Container shipping lines face another year filled with “unpredictability and volatility,” as efforts to reduce overcapacity won’t be enough to free the industry from the “vicious cycle” of fluctuating rates, said Hua Joo Tan, executive consultant at Alphaliner.
The ability of carriers to inject capacity on short-notice, exacerbated by weak demand and carriers’ ambition to grow market share, has shortened the rate cycle historically lasting four to six years to six to 18 months, Tan said Wednesday at The Journal of Commerce’s TPM Asia Conference in Shenzhen, China. With 1.41 million 20-foot equivalent units of capacity to be introduced by the end of the year and another 1.7 million TEUs coming online in 2013, short-term efforts, such as idling and slow-steaming, won’t be enough to make needed structural changes.
“My prediction for next year is that we will see compression of the cycle,” Tan told an audience of more than 500. “The lows will be even more severe than in the past, and the highs will be extremely short-lived.”
The share of idled capacity of the entire fleet with rise from 4 percent to 6 percent over the next 12 months, but there will still be excess space of roughly 10 percent, he said.

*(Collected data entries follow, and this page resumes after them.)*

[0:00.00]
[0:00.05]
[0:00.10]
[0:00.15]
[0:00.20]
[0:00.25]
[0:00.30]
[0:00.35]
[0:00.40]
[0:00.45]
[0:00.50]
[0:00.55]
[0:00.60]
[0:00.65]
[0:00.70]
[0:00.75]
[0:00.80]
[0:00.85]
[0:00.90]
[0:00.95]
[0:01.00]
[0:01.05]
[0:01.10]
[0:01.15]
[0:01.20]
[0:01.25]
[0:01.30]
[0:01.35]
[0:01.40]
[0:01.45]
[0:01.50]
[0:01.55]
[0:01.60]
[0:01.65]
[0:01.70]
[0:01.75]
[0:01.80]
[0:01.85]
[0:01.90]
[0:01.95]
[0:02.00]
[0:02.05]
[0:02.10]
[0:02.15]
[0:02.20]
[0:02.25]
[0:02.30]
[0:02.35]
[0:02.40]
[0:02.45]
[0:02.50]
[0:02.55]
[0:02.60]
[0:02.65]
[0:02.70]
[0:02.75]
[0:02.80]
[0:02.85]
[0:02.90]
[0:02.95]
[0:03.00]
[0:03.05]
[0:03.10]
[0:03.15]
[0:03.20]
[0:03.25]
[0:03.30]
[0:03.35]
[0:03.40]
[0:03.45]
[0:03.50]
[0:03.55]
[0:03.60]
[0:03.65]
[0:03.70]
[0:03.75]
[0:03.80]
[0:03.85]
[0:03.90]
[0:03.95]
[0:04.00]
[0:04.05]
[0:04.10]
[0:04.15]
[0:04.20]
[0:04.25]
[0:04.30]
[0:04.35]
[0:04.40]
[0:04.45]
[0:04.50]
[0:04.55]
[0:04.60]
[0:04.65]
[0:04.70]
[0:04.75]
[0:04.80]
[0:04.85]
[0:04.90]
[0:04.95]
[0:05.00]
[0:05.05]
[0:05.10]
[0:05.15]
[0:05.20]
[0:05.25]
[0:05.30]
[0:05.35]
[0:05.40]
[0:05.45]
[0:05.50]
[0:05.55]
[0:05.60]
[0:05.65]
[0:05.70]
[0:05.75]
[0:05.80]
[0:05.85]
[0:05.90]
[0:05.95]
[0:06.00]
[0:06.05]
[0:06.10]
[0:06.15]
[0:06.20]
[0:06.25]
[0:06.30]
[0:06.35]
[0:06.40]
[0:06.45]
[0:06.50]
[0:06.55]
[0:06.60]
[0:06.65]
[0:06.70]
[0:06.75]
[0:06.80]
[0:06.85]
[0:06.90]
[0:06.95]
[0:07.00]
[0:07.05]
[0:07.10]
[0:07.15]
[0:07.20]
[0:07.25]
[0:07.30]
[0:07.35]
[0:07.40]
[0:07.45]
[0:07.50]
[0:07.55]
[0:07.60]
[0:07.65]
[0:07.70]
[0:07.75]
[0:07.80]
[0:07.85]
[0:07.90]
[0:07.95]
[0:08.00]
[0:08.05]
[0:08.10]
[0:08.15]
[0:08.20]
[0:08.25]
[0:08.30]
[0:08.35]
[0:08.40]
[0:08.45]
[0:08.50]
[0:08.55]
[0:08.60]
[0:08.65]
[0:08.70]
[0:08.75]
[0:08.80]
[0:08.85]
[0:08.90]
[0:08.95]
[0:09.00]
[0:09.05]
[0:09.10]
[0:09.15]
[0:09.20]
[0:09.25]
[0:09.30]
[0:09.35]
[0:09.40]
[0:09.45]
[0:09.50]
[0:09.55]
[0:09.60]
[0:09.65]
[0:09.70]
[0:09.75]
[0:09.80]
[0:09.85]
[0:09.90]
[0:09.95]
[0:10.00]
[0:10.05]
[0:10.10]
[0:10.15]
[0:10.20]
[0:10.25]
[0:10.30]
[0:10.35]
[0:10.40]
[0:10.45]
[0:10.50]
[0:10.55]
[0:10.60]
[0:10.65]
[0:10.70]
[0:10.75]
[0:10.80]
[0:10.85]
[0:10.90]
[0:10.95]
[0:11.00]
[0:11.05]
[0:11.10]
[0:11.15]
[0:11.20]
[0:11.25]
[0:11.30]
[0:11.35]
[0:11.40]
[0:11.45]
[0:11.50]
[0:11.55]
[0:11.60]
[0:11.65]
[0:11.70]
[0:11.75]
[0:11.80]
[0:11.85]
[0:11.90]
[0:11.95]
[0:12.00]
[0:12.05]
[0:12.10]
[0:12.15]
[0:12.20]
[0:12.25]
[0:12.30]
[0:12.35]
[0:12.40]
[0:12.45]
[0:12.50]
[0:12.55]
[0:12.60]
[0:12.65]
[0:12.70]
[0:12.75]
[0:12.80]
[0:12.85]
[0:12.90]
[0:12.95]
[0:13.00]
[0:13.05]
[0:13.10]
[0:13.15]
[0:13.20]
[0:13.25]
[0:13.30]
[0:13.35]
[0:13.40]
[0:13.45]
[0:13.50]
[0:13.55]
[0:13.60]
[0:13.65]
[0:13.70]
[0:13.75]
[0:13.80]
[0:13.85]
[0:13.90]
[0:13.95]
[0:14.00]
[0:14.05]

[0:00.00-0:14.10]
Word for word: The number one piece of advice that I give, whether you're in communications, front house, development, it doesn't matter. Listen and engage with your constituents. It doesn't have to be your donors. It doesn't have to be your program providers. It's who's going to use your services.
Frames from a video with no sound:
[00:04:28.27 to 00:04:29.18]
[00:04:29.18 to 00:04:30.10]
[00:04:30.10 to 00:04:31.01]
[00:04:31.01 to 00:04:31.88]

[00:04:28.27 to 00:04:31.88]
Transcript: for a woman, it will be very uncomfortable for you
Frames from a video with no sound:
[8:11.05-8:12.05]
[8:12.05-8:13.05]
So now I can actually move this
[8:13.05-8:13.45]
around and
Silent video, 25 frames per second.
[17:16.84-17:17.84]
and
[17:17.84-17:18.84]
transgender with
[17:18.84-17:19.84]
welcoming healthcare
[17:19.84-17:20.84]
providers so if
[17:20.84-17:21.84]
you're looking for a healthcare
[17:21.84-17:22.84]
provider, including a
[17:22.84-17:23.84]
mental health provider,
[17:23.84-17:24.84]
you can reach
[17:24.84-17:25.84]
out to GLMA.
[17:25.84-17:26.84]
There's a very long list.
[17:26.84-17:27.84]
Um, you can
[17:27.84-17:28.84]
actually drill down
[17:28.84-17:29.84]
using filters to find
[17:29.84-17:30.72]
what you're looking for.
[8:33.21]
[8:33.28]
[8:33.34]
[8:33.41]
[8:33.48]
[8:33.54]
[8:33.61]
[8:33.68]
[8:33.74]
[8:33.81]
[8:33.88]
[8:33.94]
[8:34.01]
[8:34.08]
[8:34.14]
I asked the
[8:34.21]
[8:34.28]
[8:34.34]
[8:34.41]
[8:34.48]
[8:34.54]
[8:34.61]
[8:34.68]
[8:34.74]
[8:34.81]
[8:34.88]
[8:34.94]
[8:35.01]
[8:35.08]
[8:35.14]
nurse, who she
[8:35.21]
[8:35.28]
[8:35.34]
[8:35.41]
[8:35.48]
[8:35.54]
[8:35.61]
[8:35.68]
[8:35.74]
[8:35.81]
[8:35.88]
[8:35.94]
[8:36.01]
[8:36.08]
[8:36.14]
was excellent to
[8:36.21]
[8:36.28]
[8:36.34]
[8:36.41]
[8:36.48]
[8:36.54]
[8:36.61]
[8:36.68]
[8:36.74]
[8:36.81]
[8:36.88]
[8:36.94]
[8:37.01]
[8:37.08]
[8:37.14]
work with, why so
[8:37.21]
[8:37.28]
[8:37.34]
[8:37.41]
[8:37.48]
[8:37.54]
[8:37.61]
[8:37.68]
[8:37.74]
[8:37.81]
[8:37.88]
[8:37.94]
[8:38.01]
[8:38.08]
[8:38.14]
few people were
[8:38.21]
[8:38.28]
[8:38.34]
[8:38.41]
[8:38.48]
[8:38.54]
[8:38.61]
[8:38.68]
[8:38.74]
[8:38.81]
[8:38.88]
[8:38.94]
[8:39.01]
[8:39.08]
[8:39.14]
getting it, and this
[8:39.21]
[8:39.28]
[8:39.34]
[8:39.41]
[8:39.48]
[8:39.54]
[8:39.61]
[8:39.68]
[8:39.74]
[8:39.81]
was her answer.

The reactivation of idled capacity has made rates more volatile, and Tan expects to see even more capacity brought back into the market over the next 12 months.
The one rare piece of goods news for the industry is that carriers are scrapping more vessels. But even with 242,000 TEUs in capacity to be scrapped this year, the ratio is still 1 to 4 in terms of new capacity
to be added. The age of scrapped ships had fallen, with the average scrapped vessel being only 25 years old. Tan said in the last six months there has been an increased scrapping of vessels aged between 15 and 18 years.
About 85 percent of idled ship capacity has been chartered, leaving only about 15 percent truly not in the market. That has pushed chartered rates to a historic low.
Despite moderate volume growth seen this year and expected in 2013 — estimated at 4 percent to 6 percent — “carriers’ ambition to growth market share has not diminished in any way.” Carriers haven’t been able to curb their hunger for more capacity, either, he said.
“Carriers will continue to shoot themselves in the foot,” Tan said.
He said carriers will undercut each other after the November generate rate increase is implemented on the Far East-Europe route if load factors remain weak. The period isn’t a good time to push a GRI because volume is historically weak in that period, Tan said.
Talk of carrier consolidation is premature, even though Japan doesn’t need three major carriers. Investors and governments’ ill-advised decision to pour money into ailing carrier will keep consolidation at bay.